Your assignment » Please make an exact copy of the listing, without the pictures.

Extracted entries »
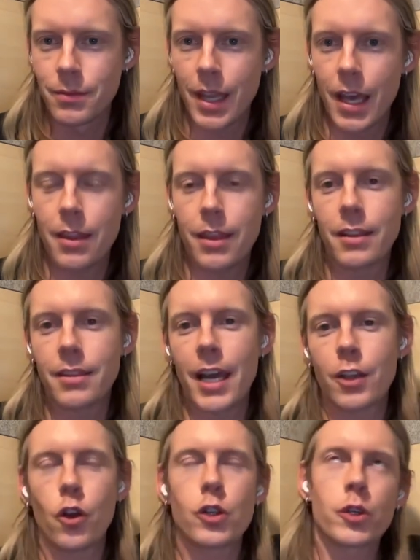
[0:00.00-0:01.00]
I think
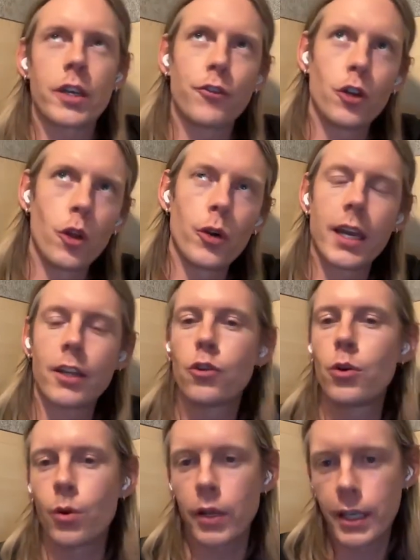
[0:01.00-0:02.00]
that also, if you're looking at
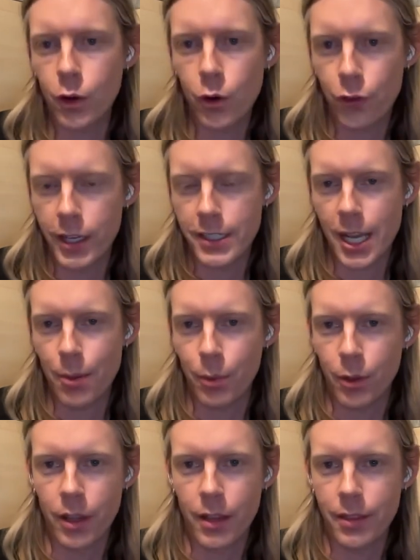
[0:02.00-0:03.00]
Duolingo, for an
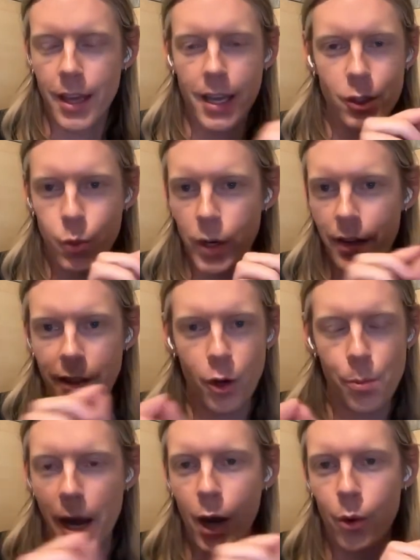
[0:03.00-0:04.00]
example, that's where their
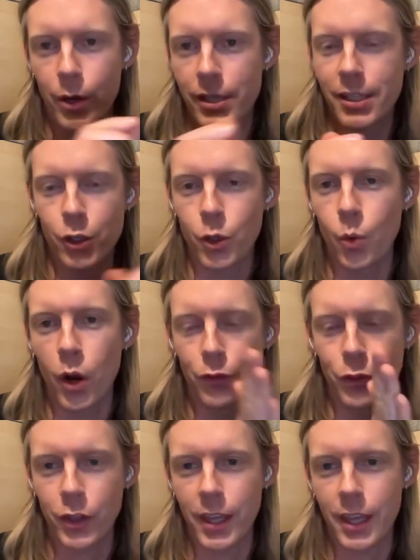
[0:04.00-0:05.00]
power is. That you want
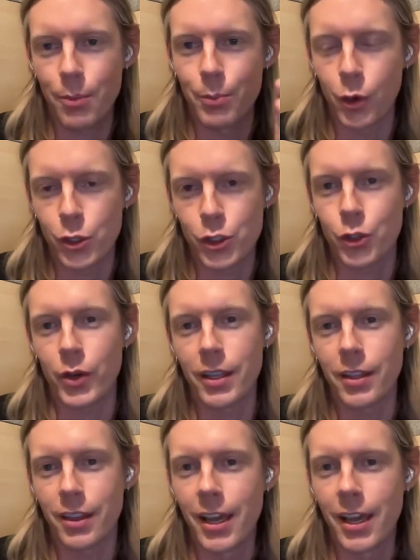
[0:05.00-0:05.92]
to keep your streak.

Completed exercise »
[0:00.00-0:01.00]
I think
[0:01.00-0:02.00]
that also, if you're looking at
[0:02.00-0:03.00]
Duolingo, for an
[0:03.00-0:04.00]
example, that's where their
[0:04.00-0:05.00]
power is. That you want
[0:05.00-0:05.92]
to keep your streak.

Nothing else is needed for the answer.